* THE PROBLEM: Read each of the lines below and tally those with "video"; the tally is the whole answer.

[Collected data]
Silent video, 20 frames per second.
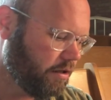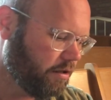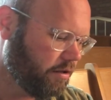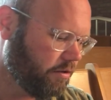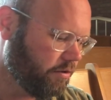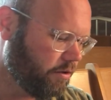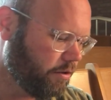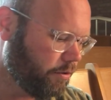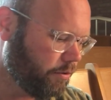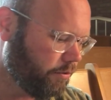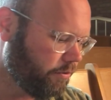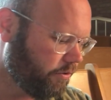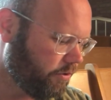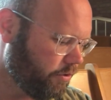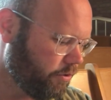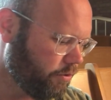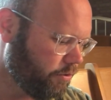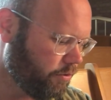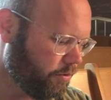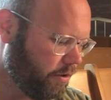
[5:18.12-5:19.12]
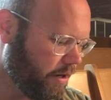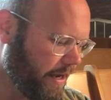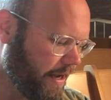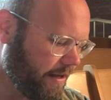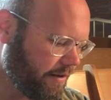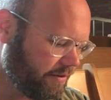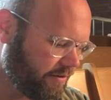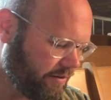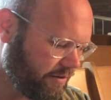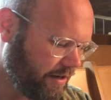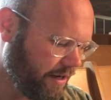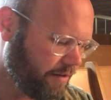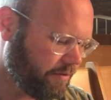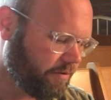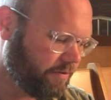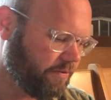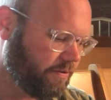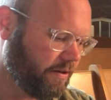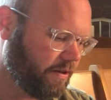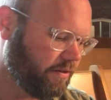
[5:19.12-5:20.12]
Those who
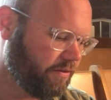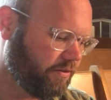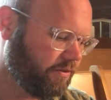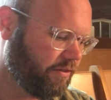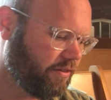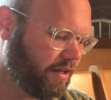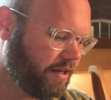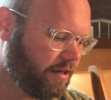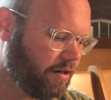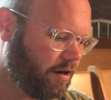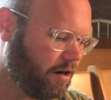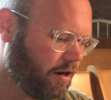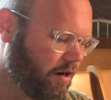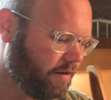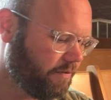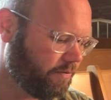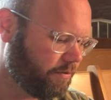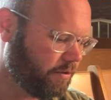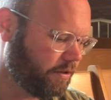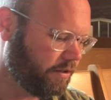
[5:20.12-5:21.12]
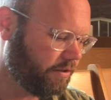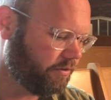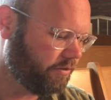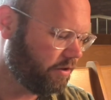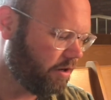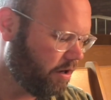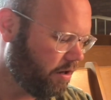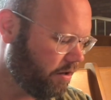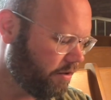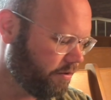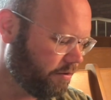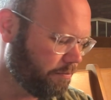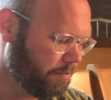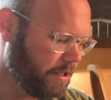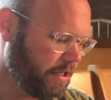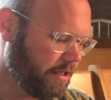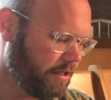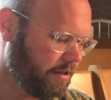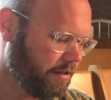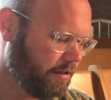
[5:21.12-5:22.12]
sacrifice thank offerings honor
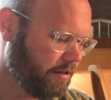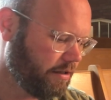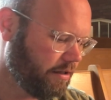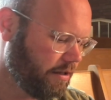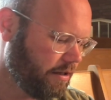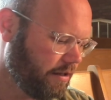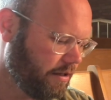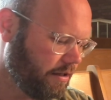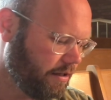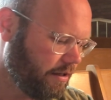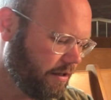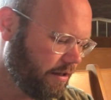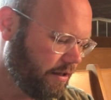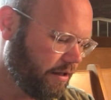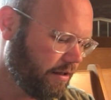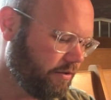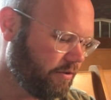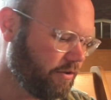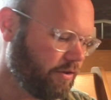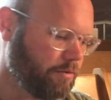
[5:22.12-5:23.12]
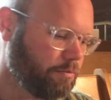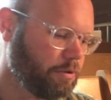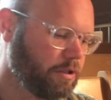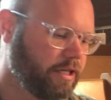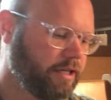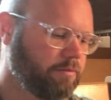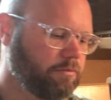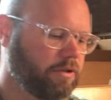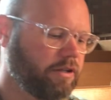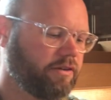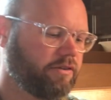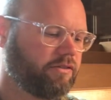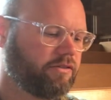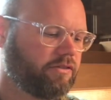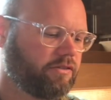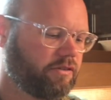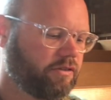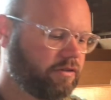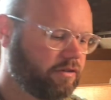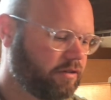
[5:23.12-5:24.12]
me, and to the
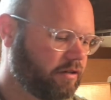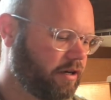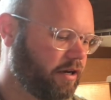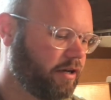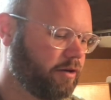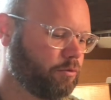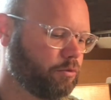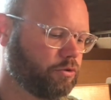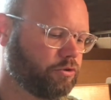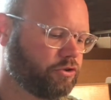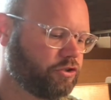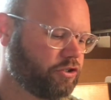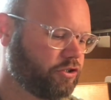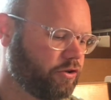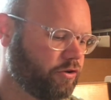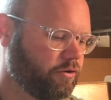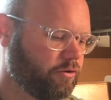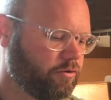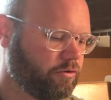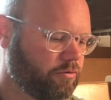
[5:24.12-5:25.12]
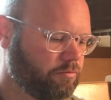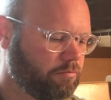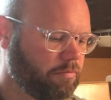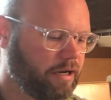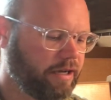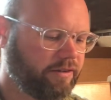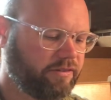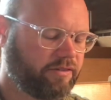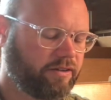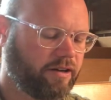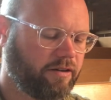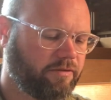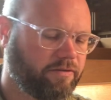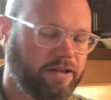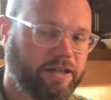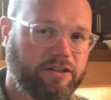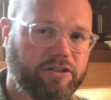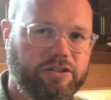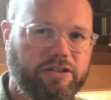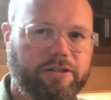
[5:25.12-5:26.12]
blameless I will show my
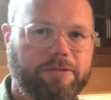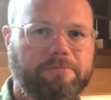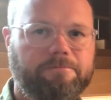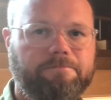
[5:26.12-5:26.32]
salvation.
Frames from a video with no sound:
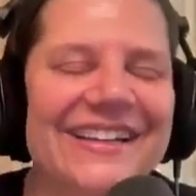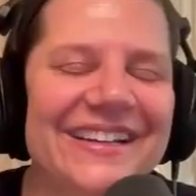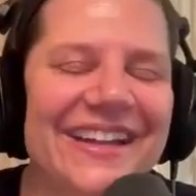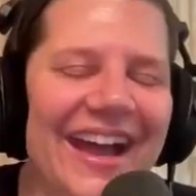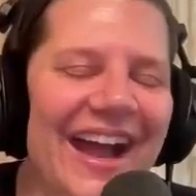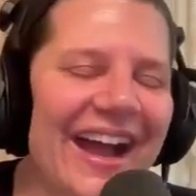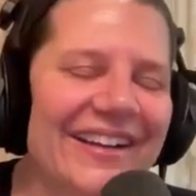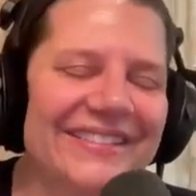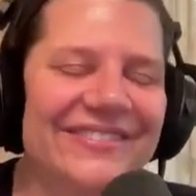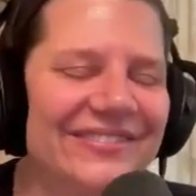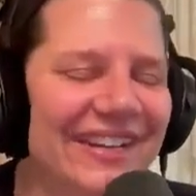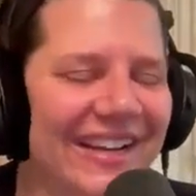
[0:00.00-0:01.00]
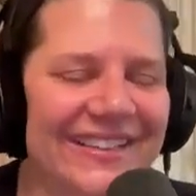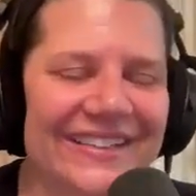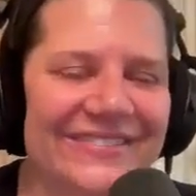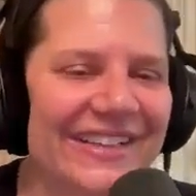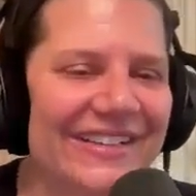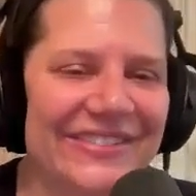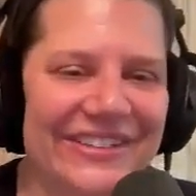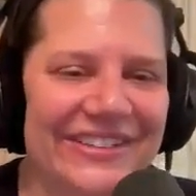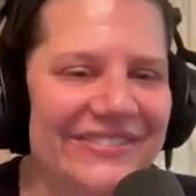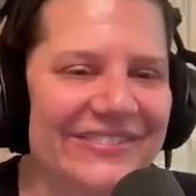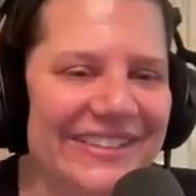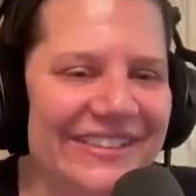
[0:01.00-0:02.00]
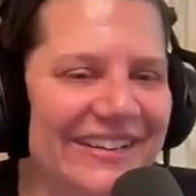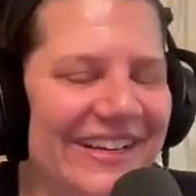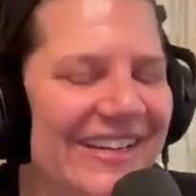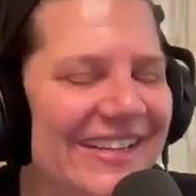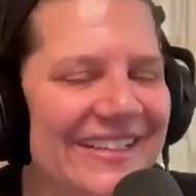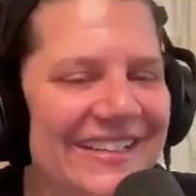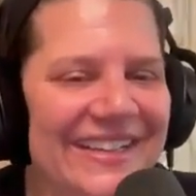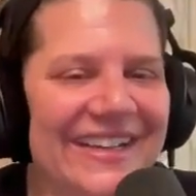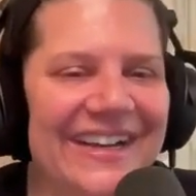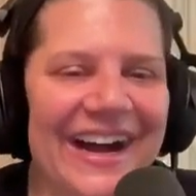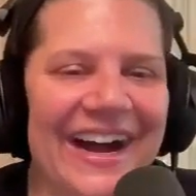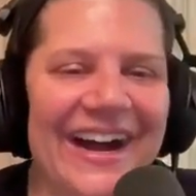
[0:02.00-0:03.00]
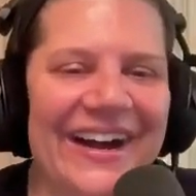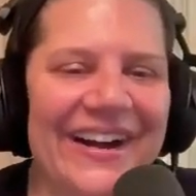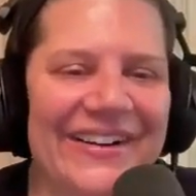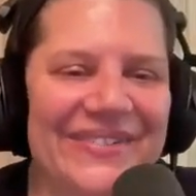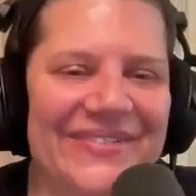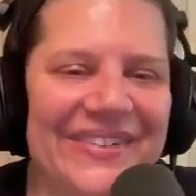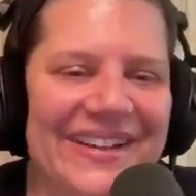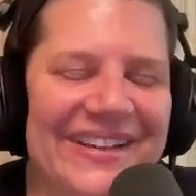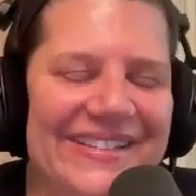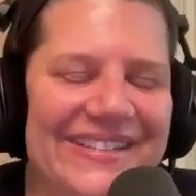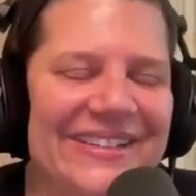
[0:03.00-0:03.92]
And I was like, man, I love that about humaning, right? But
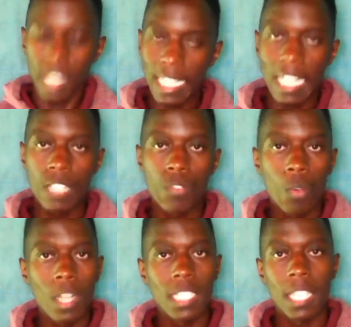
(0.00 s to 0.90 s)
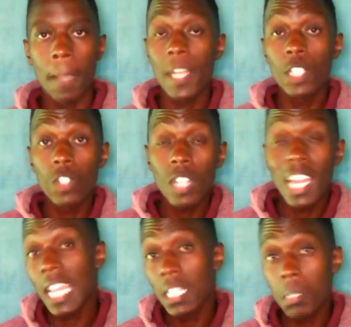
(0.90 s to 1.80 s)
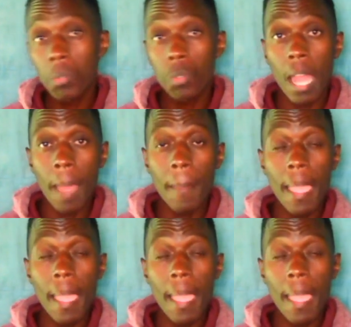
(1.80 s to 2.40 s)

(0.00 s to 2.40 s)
Thank you guys for watching. Make sure to like, subscribe,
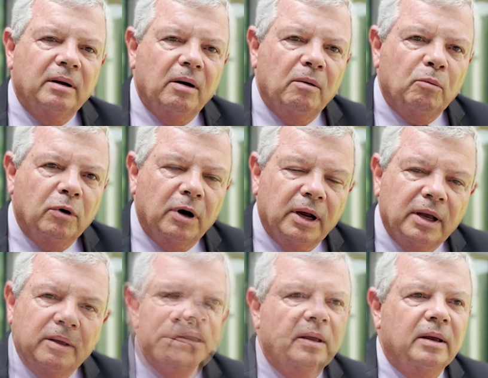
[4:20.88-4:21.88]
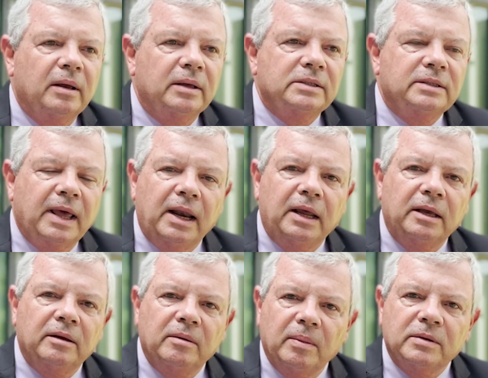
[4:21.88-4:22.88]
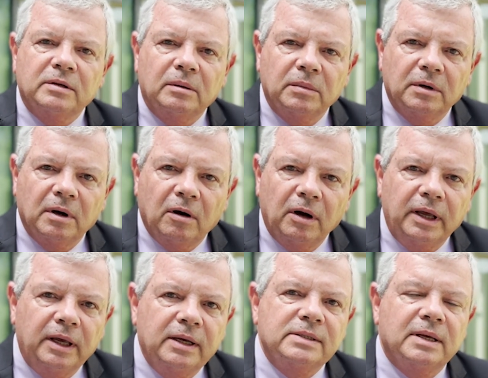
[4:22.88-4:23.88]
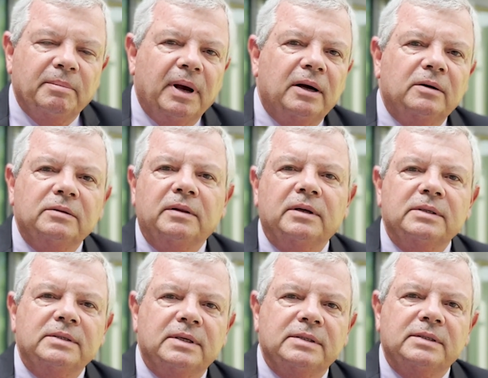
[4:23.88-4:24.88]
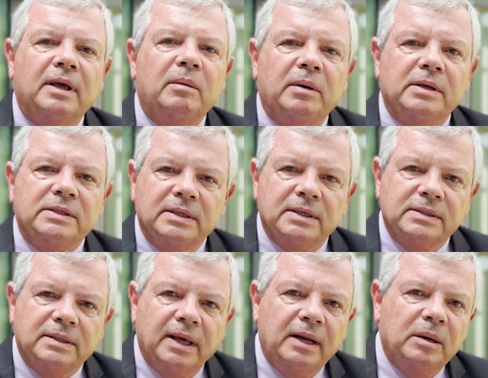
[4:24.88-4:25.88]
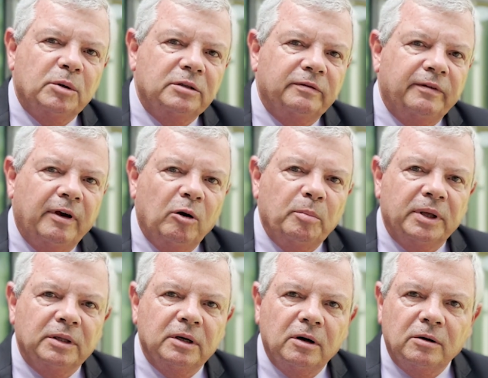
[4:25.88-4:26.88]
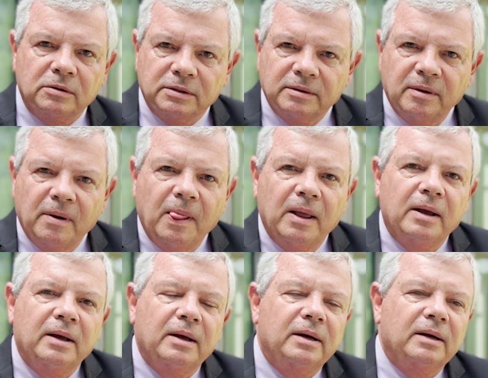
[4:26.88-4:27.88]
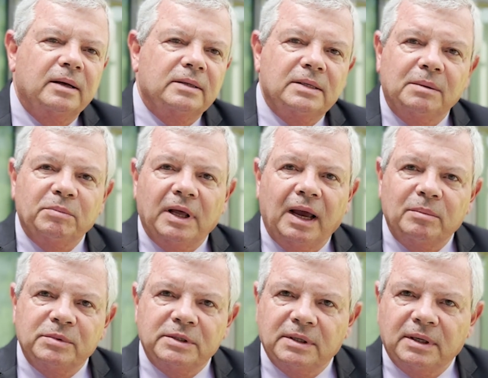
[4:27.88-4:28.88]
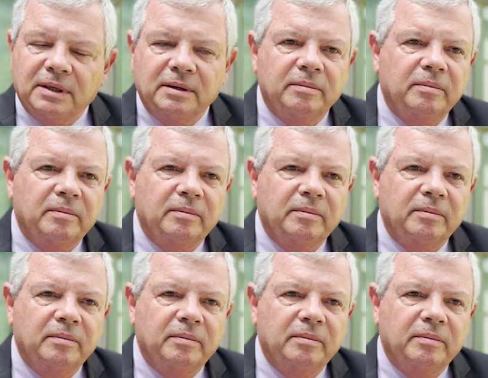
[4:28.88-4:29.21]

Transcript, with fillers: work is telling some colleagues about uh, sustain, sustainable development goals. Uh, sometimes uh,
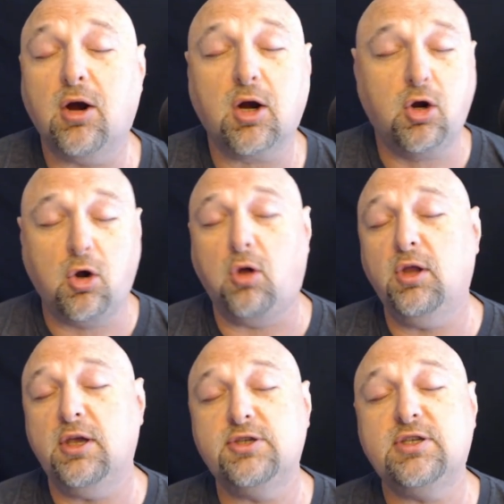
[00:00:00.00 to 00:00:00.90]
Our goal
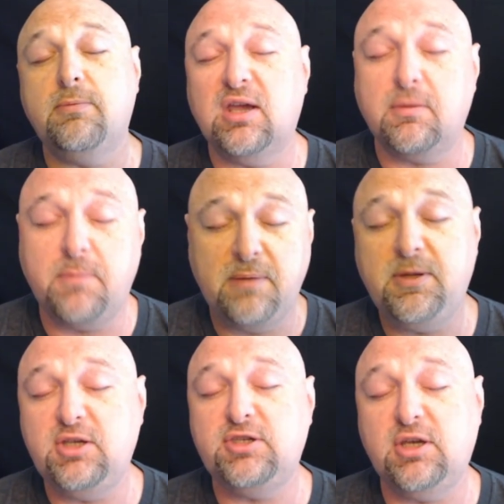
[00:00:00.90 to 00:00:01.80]
is to make the P P
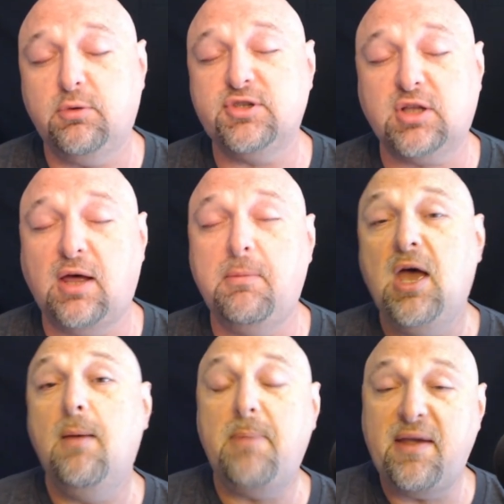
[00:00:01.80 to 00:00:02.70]
D Sequence Club
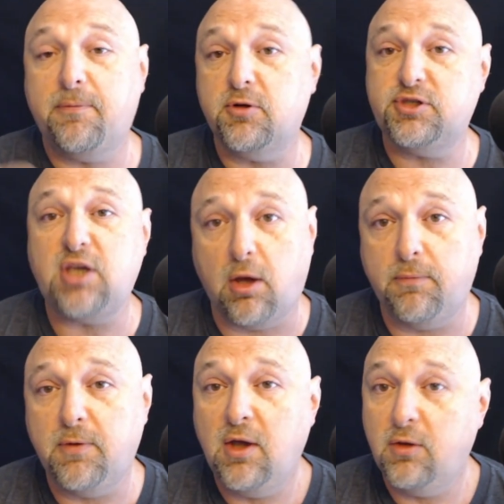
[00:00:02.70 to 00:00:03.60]
pay for
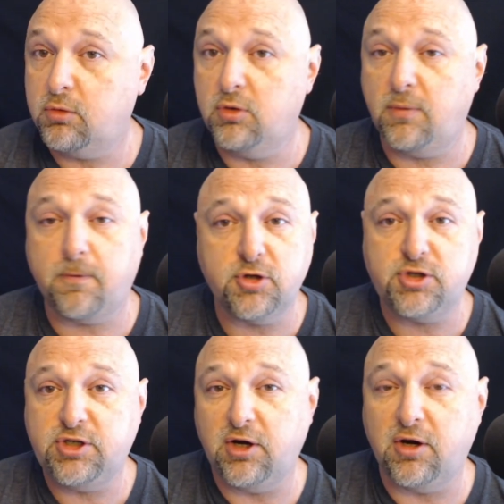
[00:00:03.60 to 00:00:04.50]
itself through the
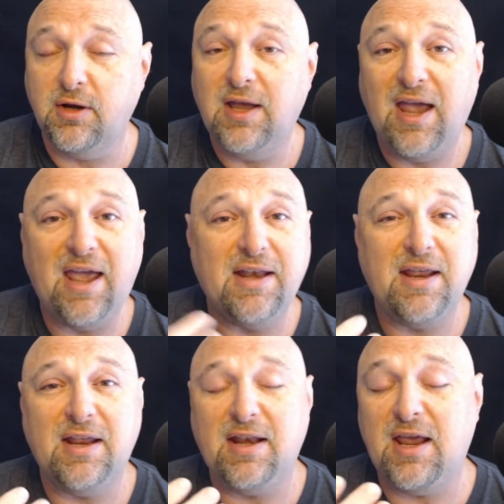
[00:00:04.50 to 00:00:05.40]
first year and in,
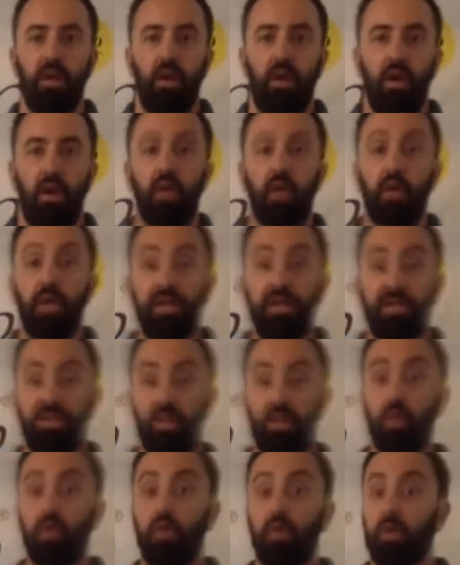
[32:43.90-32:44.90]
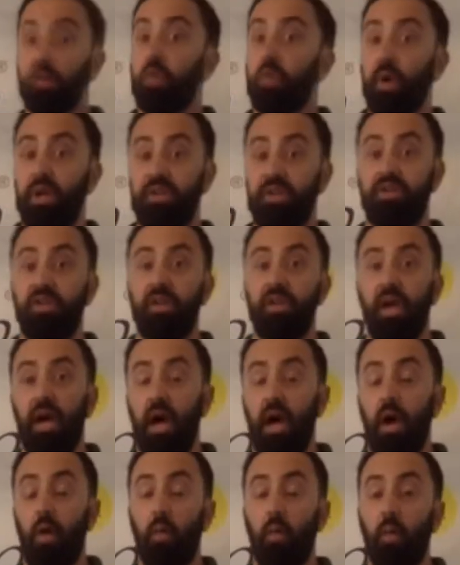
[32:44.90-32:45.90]
Okay, so good question.
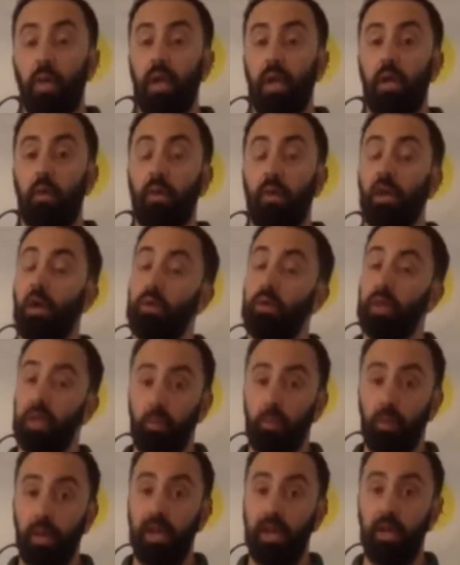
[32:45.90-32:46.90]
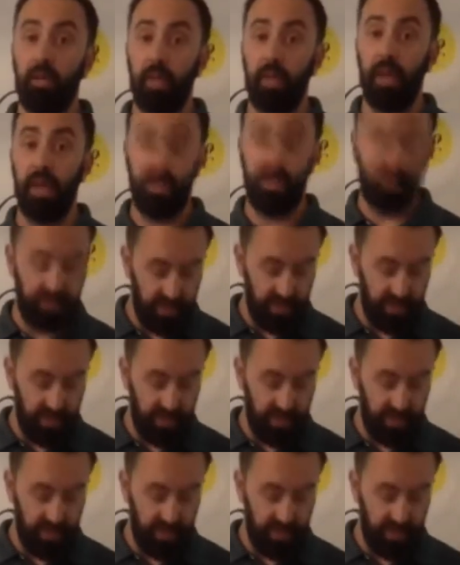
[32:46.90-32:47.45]
We only recommend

* RESPONSE BELOW: 2